What the task asks | Set down exactly the lines of the listing below, please, beginning with the first and ending with the line that holds "[0:02.00-0:03.00]".
________________________________________
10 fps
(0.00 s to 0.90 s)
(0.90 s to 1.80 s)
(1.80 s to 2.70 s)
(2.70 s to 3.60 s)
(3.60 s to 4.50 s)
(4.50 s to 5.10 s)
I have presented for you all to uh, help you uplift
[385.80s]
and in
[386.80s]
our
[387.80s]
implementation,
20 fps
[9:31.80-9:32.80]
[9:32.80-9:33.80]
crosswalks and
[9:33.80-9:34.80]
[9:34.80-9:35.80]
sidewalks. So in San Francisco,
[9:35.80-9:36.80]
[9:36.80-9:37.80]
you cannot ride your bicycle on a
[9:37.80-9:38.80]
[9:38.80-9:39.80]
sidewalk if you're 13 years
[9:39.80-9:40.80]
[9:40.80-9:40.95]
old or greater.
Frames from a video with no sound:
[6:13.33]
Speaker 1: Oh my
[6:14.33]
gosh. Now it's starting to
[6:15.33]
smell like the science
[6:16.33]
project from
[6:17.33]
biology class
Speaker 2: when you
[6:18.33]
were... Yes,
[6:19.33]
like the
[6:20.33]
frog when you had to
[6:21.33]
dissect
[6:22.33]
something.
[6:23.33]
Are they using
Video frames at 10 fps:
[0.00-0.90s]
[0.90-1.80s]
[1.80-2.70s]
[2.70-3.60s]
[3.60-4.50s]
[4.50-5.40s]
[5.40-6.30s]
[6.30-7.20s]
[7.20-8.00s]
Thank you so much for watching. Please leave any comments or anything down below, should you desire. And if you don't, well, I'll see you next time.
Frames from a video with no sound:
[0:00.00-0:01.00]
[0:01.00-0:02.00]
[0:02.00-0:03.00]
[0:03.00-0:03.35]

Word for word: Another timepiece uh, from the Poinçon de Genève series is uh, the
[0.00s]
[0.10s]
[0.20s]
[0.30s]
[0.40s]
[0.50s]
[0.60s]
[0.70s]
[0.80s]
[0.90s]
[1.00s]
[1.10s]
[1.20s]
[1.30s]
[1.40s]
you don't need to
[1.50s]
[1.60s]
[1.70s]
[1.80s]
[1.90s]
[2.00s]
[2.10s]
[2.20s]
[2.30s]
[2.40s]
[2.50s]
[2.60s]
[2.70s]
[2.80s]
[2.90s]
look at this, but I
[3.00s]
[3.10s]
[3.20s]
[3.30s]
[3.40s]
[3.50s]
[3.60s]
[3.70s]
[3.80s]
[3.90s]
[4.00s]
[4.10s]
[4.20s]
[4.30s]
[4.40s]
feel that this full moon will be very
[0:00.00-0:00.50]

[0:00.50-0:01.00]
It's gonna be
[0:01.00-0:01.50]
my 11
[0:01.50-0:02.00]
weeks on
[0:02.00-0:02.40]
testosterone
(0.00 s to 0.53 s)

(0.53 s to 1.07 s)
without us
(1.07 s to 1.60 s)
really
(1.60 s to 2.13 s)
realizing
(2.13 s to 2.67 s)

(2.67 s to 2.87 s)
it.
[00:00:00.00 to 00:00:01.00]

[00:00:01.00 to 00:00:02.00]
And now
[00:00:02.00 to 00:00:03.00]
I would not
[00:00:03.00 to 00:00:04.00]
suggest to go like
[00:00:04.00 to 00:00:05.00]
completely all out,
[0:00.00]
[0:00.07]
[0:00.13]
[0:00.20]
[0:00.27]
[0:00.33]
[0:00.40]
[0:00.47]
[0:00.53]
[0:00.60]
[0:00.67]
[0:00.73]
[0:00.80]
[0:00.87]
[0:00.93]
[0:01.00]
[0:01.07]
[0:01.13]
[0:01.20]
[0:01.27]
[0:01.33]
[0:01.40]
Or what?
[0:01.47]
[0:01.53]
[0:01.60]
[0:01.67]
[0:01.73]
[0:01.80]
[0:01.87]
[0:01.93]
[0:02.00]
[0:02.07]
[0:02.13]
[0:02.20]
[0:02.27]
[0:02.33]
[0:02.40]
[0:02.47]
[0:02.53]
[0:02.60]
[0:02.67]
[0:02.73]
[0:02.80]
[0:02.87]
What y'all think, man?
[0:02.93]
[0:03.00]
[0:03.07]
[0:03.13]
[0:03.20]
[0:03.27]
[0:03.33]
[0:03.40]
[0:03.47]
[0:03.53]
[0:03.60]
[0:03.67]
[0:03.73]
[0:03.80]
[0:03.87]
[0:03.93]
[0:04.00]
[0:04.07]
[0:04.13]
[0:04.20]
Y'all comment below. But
________________________________________
Your response |
10 fps
(0.00 s to 0.90 s)
(0.90 s to 1.80 s)
(1.80 s to 2.70 s)
(2.70 s to 3.60 s)
(3.60 s to 4.50 s)
(4.50 s to 5.10 s)
I have presented for you all to uh, help you uplift
[385.80s]
and in
[386.80s]
our
[387.80s]
implementation,
20 fps
[9:31.80-9:32.80]
[9:32.80-9:33.80]
crosswalks and
[9:33.80-9:34.80]
[9:34.80-9:35.80]
sidewalks. So in San Francisco,
[9:35.80-9:36.80]
[9:36.80-9:37.80]
you cannot ride your bicycle on a
[9:37.80-9:38.80]
[9:38.80-9:39.80]
sidewalk if you're 13 years
[9:39.80-9:40.80]
[9:40.80-9:40.95]
old or greater.
Frames from a video with no sound:
[6:13.33]
Speaker 1: Oh my
[6:14.33]
gosh. Now it's starting to
[6:15.33]
smell like the science
[6:16.33]
project from
[6:17.33]
biology class
Speaker 2: when you
[6:18.33]
were... Yes,
[6:19.33]
like the
[6:20.33]
frog when you had to
[6:21.33]
dissect
[6:22.33]
something.
[6:23.33]
Are they using
Video frames at 10 fps:
[0.00-0.90s]
[0.90-1.80s]
[1.80-2.70s]
[2.70-3.60s]
[3.60-4.50s]
[4.50-5.40s]
[5.40-6.30s]
[6.30-7.20s]
[7.20-8.00s]
Thank you so much for watching. Please leave any comments or anything down below, should you desire. And if you don't, well, I'll see you next time.
Frames from a video with no sound:
[0:00.00-0:01.00]
[0:01.00-0:02.00]
[0:02.00-0:03.00]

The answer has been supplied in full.